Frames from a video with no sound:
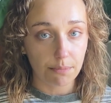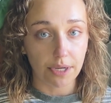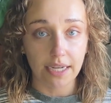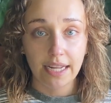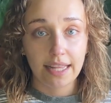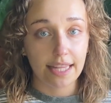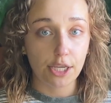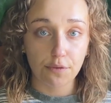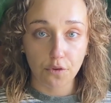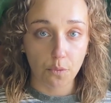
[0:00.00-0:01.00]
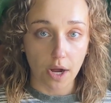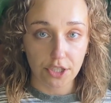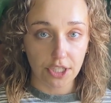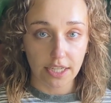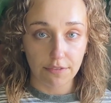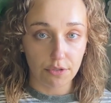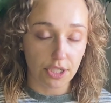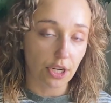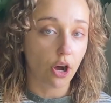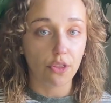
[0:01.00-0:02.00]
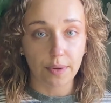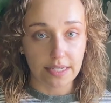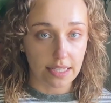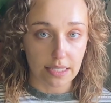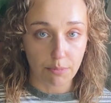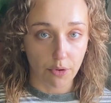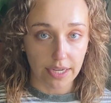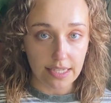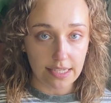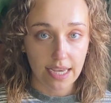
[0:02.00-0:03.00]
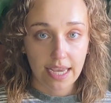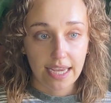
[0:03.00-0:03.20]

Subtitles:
But thank you for watching if you did all the way to this point.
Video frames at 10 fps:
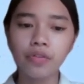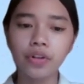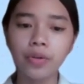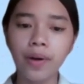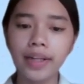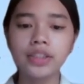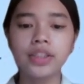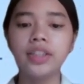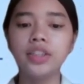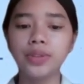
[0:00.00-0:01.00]
For the winding
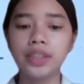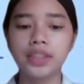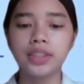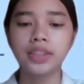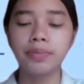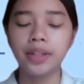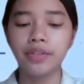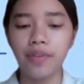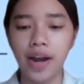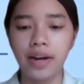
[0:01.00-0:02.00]
turns, we just simply
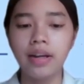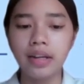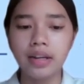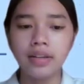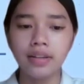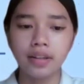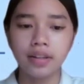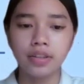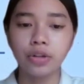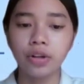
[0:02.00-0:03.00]
divide
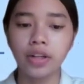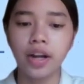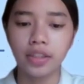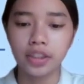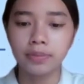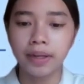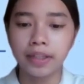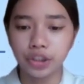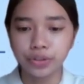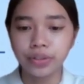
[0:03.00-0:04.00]
the total conductors by
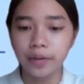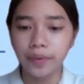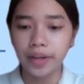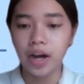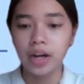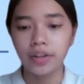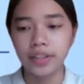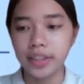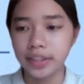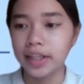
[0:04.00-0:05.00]
2 and we get
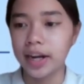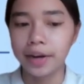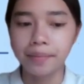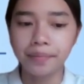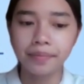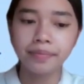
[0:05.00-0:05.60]
169.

========

▶ [What the exercise asks]:
Leave out the pictures, then give all the records again exactly.

▶ [Output of the exercise]:
Frames from a video with no sound:
[0:00.00-0:01.00]
[0:01.00-0:02.00]
[0:02.00-0:03.00]
[0:03.00-0:03.20]

Subtitles:
But thank you for watching if you did all the way to this point.
Video frames at 10 fps:
[0:00.00-0:01.00]
For the winding
[0:01.00-0:02.00]
turns, we just simply
[0:02.00-0:03.00]
divide
[0:03.00-0:04.00]
the total conductors by
[0:04.00-0:05.00]
2 and we get
[0:05.00-0:05.60]
169.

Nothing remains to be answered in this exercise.